• Exercise brief: Which lines run from the line with "[00:03:40.47]" through the line with "Lip reading: of" in the entries below? Print them exactly, both ends included, and nothing more.

BEGIN Data for the task

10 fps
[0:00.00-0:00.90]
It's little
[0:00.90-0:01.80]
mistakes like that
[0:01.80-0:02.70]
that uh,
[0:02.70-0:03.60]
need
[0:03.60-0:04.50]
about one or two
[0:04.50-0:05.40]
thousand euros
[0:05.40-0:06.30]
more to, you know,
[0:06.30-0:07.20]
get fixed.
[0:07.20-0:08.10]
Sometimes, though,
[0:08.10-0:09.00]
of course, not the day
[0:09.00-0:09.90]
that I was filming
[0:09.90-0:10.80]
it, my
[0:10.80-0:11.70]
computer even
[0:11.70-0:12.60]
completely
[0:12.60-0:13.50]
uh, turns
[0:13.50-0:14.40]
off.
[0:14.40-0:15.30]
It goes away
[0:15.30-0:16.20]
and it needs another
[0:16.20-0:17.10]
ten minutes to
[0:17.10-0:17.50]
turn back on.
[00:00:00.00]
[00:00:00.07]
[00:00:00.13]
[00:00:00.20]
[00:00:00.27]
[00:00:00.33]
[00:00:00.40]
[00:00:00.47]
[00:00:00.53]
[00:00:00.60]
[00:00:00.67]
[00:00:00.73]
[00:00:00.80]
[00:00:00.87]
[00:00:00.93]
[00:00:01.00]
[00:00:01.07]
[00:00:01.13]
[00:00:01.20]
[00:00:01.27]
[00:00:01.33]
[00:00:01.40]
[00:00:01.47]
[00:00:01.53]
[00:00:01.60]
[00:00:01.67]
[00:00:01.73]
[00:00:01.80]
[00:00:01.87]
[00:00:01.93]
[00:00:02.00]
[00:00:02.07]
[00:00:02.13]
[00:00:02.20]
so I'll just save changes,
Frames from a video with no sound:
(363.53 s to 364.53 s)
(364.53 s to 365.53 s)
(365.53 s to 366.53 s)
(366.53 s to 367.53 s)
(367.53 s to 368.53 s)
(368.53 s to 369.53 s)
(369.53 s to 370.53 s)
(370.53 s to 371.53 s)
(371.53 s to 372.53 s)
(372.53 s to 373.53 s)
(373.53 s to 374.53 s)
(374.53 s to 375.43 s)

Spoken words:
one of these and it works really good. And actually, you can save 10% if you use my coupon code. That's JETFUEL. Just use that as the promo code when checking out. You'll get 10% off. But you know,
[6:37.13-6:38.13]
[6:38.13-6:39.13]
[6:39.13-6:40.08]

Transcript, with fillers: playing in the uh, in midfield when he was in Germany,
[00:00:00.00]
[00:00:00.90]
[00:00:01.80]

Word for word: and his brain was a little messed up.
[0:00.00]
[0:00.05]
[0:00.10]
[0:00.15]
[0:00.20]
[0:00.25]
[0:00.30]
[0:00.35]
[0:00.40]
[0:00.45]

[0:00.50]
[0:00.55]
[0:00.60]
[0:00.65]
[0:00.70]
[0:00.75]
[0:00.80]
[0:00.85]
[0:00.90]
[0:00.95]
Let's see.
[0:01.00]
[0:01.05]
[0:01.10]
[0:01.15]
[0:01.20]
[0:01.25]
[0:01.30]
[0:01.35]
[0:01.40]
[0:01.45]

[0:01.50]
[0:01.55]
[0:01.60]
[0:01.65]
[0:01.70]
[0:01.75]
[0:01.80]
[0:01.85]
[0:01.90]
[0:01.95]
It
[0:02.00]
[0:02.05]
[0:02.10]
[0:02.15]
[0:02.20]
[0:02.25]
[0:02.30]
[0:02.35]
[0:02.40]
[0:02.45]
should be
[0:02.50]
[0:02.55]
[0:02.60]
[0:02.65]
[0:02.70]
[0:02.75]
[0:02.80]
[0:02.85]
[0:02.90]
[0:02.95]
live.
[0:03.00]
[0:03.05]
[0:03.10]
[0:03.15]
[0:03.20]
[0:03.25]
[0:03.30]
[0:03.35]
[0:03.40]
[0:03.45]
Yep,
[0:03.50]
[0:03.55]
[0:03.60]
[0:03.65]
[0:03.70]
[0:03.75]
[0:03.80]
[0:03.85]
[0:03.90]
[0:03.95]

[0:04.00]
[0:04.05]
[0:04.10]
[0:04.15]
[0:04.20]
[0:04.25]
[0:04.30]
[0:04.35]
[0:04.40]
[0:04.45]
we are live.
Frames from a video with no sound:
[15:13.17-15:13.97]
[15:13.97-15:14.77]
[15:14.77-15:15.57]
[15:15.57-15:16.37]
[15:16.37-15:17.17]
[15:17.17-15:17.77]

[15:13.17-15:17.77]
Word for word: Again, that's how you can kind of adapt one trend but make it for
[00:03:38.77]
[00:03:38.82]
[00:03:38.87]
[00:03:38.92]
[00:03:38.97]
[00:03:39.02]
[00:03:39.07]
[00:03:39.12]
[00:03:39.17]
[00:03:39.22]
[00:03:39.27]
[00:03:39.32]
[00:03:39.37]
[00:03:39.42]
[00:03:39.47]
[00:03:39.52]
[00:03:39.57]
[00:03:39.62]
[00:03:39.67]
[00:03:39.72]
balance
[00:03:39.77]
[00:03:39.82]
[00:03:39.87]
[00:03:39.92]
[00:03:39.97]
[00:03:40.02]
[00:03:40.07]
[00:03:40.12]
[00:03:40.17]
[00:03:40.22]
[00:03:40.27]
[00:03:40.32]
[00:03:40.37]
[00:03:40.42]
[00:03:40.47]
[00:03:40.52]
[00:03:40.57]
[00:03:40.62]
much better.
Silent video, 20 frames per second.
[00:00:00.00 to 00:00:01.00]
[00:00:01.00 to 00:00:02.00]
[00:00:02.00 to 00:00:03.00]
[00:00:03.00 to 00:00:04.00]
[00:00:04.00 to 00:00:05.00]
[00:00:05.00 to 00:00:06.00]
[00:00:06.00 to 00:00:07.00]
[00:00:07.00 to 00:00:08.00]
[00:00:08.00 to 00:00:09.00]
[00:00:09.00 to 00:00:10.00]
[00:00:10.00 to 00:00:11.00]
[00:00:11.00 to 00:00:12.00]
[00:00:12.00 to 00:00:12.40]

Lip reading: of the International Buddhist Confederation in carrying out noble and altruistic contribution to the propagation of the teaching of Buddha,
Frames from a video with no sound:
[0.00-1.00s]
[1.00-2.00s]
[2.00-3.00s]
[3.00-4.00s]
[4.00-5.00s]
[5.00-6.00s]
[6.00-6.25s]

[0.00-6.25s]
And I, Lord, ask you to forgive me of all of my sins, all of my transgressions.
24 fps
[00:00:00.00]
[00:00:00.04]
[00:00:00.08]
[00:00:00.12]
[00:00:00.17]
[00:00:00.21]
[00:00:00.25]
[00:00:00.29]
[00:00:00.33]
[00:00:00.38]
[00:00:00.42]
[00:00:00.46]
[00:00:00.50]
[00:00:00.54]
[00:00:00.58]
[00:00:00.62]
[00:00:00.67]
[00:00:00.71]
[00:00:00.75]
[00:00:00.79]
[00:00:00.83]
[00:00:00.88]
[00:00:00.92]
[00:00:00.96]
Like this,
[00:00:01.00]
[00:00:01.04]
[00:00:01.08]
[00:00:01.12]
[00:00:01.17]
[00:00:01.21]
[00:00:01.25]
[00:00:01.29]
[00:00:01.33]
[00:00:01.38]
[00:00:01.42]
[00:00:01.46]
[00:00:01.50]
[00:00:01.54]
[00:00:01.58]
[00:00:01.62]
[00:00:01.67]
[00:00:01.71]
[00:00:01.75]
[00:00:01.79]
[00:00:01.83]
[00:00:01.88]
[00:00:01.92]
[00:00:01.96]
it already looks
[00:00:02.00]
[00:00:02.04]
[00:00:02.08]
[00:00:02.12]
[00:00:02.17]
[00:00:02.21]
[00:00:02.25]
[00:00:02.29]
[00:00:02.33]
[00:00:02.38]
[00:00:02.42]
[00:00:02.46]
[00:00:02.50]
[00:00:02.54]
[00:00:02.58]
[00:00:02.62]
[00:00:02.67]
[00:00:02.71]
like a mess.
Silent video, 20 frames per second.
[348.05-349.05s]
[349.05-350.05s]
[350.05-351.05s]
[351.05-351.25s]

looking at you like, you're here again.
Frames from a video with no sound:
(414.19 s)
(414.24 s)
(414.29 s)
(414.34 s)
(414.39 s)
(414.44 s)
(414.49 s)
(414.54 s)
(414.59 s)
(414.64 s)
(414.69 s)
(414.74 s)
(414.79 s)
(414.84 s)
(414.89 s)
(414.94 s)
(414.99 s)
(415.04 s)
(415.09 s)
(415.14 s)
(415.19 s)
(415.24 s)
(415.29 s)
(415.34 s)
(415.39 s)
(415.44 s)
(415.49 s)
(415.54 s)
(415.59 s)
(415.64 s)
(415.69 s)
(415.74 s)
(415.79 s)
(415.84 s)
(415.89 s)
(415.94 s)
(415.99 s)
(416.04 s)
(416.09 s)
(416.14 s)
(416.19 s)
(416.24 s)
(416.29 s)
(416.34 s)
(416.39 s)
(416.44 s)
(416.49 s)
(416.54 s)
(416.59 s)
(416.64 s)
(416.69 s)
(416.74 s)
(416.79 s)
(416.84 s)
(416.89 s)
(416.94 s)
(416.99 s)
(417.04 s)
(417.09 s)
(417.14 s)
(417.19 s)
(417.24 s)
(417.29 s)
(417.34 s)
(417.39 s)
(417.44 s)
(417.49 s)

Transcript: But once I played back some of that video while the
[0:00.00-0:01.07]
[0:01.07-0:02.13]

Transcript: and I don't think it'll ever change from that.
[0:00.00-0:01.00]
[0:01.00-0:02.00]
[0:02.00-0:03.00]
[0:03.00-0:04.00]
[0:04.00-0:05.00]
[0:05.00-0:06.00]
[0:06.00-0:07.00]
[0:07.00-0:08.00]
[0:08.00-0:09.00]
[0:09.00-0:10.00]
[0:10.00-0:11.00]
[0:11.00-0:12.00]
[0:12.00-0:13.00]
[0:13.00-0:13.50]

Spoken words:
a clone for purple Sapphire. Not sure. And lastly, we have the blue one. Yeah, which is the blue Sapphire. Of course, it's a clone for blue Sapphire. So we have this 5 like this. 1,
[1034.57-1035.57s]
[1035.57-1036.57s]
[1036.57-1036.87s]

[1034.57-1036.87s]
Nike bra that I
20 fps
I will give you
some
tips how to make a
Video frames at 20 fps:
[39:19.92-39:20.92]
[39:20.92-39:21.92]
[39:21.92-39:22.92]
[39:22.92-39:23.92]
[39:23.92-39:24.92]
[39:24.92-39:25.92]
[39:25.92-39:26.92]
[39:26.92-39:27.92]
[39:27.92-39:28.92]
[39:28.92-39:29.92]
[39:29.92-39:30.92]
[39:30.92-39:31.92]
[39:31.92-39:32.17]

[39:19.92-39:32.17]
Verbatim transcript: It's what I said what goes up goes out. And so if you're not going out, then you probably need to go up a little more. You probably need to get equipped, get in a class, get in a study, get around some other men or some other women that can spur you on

END Data for the task

• Written response:
[00:03:40.47]
[00:03:40.52]
[00:03:40.57]
[00:03:40.62]
much better.
Silent video, 20 frames per second.
[00:00:00.00 to 00:00:01.00]
[00:00:01.00 to 00:00:02.00]
[00:00:02.00 to 00:00:03.00]
[00:00:03.00 to 00:00:04.00]
[00:00:04.00 to 00:00:05.00]
[00:00:05.00 to 00:00:06.00]
[00:00:06.00 to 00:00:07.00]
[00:00:07.00 to 00:00:08.00]
[00:00:08.00 to 00:00:09.00]
[00:00:09.00 to 00:00:10.00]
[00:00:10.00 to 00:00:11.00]
[00:00:11.00 to 00:00:12.00]
[00:00:12.00 to 00:00:12.40]

Lip reading: of the International Buddhist Confederation in carrying out noble and altruistic contribution to the propagation of the teaching of Buddha,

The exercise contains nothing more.